Jens-Peter Ostendorf
String Quartet
Parnasso Quartet
Ingrid Göltl, Hans Georg Deneke violins
Thomas Oepen viola
Michael Katzenmaier cello
Recorded December 1989 at Chamaeleon Studio, Hamburg
Engineer: Jan Kirchner
Produced by Manfred Eicher
One can only hope this album will serve to heighten our awareness of Jens-Peter Ostendorf (1944-2006), a German composer whose music might otherwise be relegated to digital oblivion. Ostendorf was born in Hamburg, where he studied music and became a freelance composer. He worked with Karlheinz Stockhausen, scored films, and served a stint at IRCAM. All of these experiences deeply inform his richly varied corpus, of which the string quartets are the heart. On this disc we are treated to an all-too-rare and superbly rendered performance of his Second String Quartet. It remains a well-aged example of the anti-formula, the vow of silence lurking behind the full-blown sermon. Over three long movements, the instruments work as a whole, with only the rarest bursts of tension. The notes are light and airy and galactic in reach.

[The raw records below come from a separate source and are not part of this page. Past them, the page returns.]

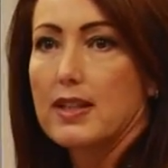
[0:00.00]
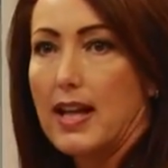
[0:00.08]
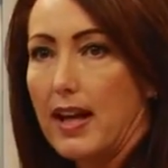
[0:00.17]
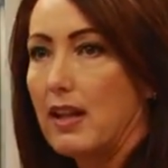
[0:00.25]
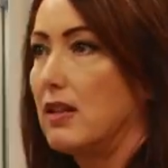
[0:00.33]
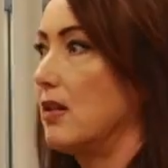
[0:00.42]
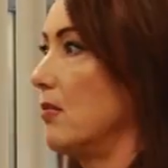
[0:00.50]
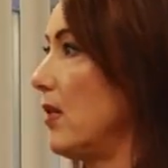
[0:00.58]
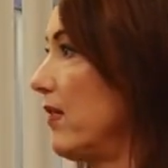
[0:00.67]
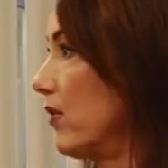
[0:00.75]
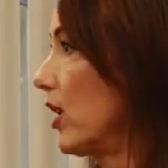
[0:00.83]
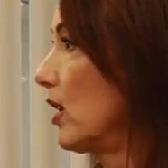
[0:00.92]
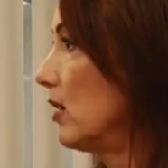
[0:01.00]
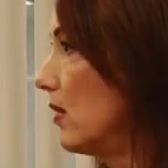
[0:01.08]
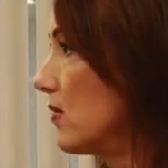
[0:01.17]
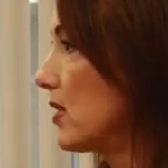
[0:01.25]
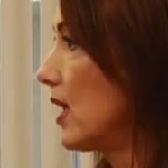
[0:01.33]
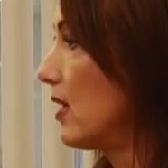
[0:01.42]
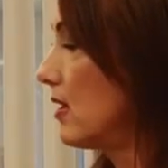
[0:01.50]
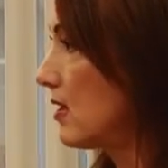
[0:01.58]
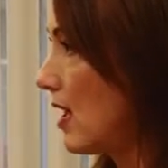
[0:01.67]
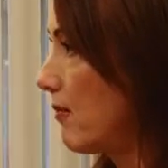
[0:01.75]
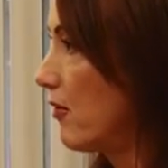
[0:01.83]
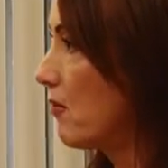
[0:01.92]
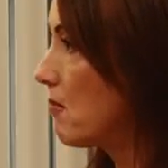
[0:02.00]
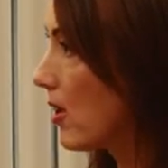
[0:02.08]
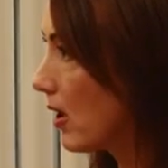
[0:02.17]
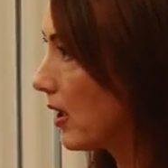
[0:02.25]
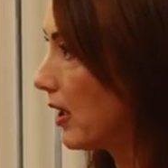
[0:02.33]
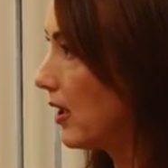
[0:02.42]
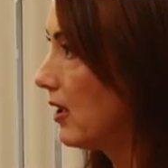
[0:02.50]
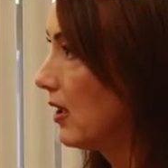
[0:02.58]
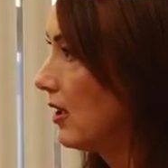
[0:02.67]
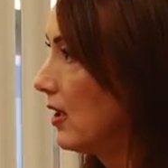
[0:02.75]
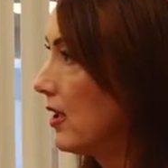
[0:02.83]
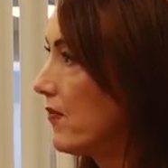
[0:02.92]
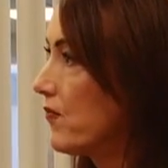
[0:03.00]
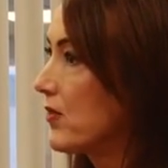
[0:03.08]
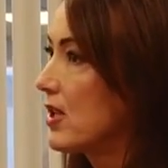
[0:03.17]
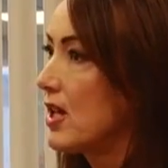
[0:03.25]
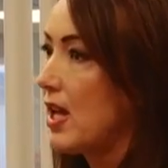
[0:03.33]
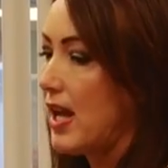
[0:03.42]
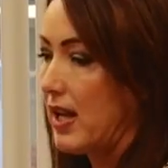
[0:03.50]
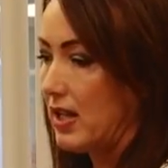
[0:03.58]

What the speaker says: across the organization to be the most successful that you can be.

Those wary of modern classical music should find themselves on relatively safe ground here. Unlike some of Ostendorf’s orchestral and ensemble pieces, this quartet is fragile and unassuming, strangely melodic and transcendent, and wrapped in a sound that is sparse yet hauntingly detailed. If anywhere, its challenge lies in its extended pathos and seeming lack of development. The effect is anything but cumulative, if only because such an approach would spoil the delicate balance it so deftly maintains. Ostendorf’s is a music of broken circuits, a cosmos made all the more beautiful for being out of order. Fans of Stockhausen should feel at home, as might anyone with an open ear.